Disastri memorabili a parte, Cobh è piena di storie di migrazioni, colonizzazioni e spopolamenti, come ci testimonia il signore autoctono che decide di intrattenersi con noi nei lunghi minuti di attesa del bus di ritorno. Un uomo di mezza età bardato di tuta impermeabile integrale di ritorno da qualche commissione che esordisce con: “Terrible weather, uh?”. Non riesco a dargli torto. Basta questo ad innescare un lungo monologo sulla sua vita, dal parto in casa alla svendita di immobili ai tempi di un qualche suo avo, medico discendente di una famiglia di medici che hanno fondato l’odierno ospedale quando ancora Cobh era poco più che un insediamento di pescatori. Ci parla della lenta costruzione dell’agglomerato urbano grazie a giovani talentuosi dai mestieri utili che hanno deciso di insediarsi qui, tra una migrazione e l’altra. Penso che io, in quanto etnomusicologia, a Cobh avrei avuto poco da offrire. Ci parla dei risvolti positivi di avere la pioggia battente duecento giorni all’anno, come il verde rigoglioso dei prati e l’aria fresca e pulita. Si vede che ama la sua cittadina e non baratterebbe un soffio di bufera per nessun vantaggio climatico di qualsiasi altro posto nel mondo. È fiero della sua discendenza e del suo stile di vita in questo piccolo angolo di costa occidentale.

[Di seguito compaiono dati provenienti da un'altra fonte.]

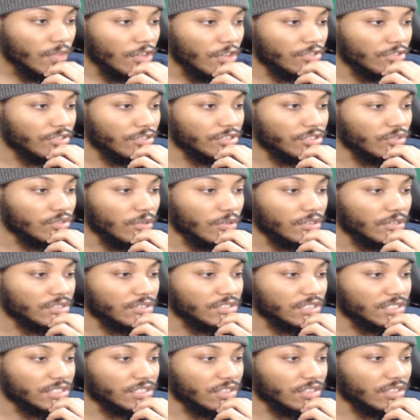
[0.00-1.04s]
the two other
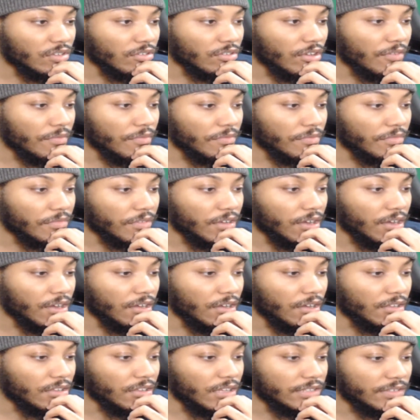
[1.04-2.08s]
judges don't give him
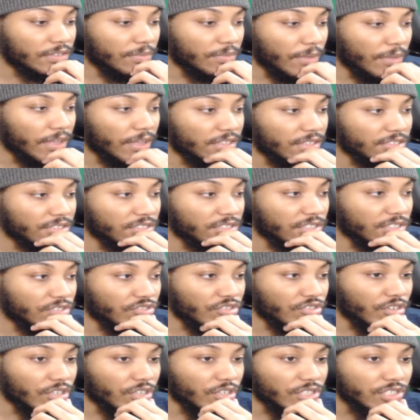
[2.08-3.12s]
doesn't make this a
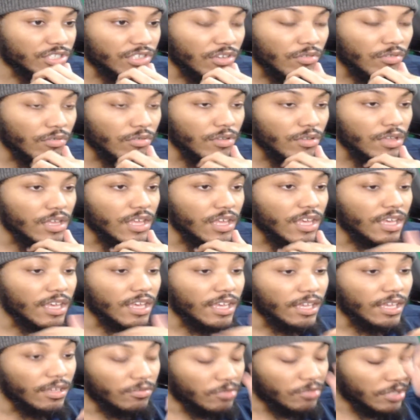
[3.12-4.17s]
draw. So
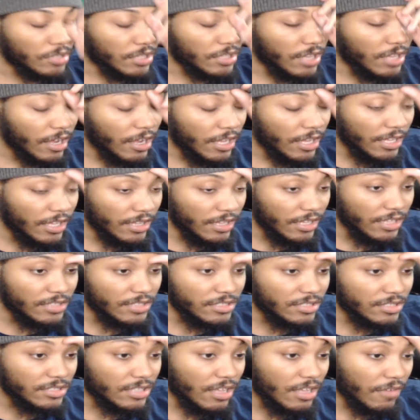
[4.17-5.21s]
he
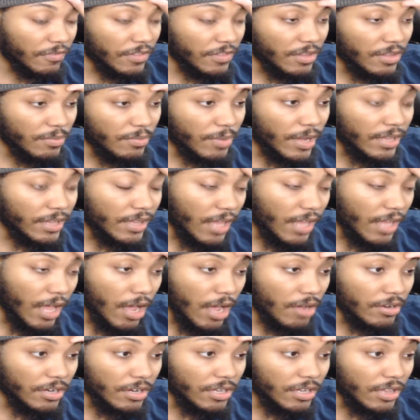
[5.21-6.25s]
needs to definitely bite
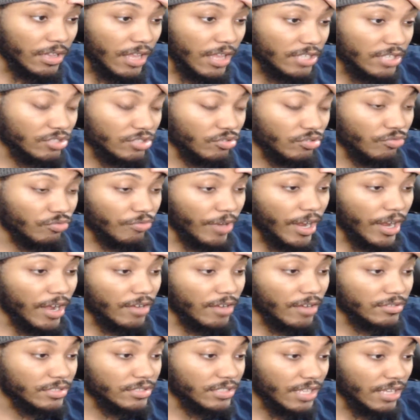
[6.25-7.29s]
down in the last two
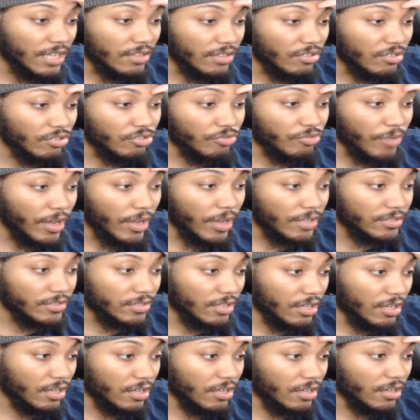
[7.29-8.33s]
rounds, take those
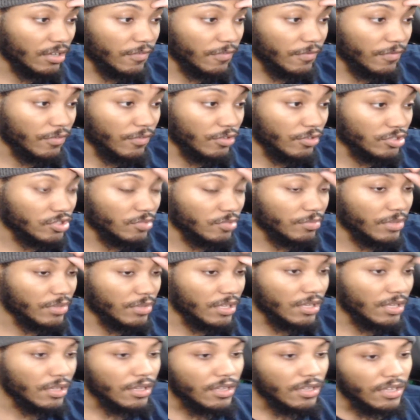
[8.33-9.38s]
rounds
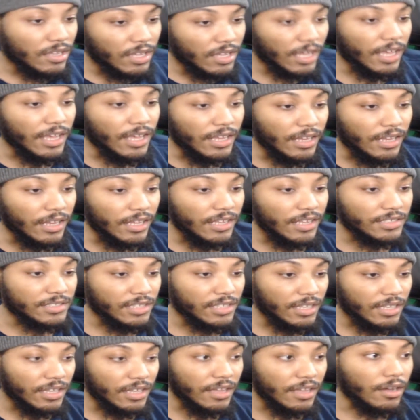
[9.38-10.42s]
forcibly and
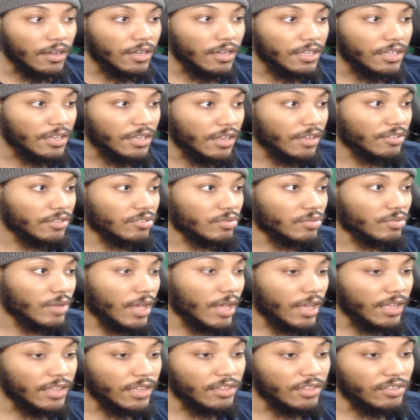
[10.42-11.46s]
easily. He didn't do
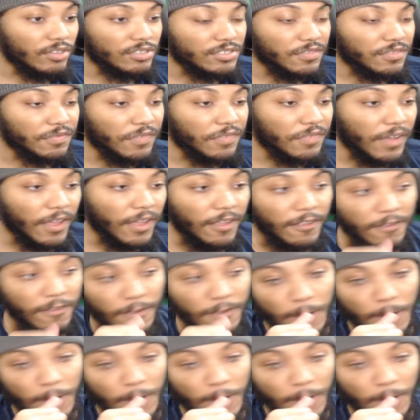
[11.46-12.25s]
that. He lost the fight.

Tempo di finire di infradiciarci – proprio per non lasciare margine alla prevenzione di una broncopolmonite cronica – sulla spiaggetta sotto al faro pregna di acqua scura che si scarica su di noi dal cielo e dal mare, privi di ogni sorta di ombrello e riparo, e facciamo ritorno alla base, e a casa. Nelle prime ore del pomeriggio siamo all’aeroporto a berci l’ultimo sidro e a far asciugare gli ultimi indumenti appiccicati addosso dalla mattinata turbolenta, i bagagli carichi di parafrenalia celtici. Dani vive dei momenti imbarazzanti al metal detector, perché una delle croci di Brigid, quella in ottone, fa pensare obiettivamente a uno shuriken se vista da uno scanner. Appurato che non siamo spie giapponesi ma solo due invasati neopagani, passiamo oltre, verso i nostri posti divisi ma vuoti, nel nostro volo in ritardo, come previsto dalle buone pratiche Ryanair.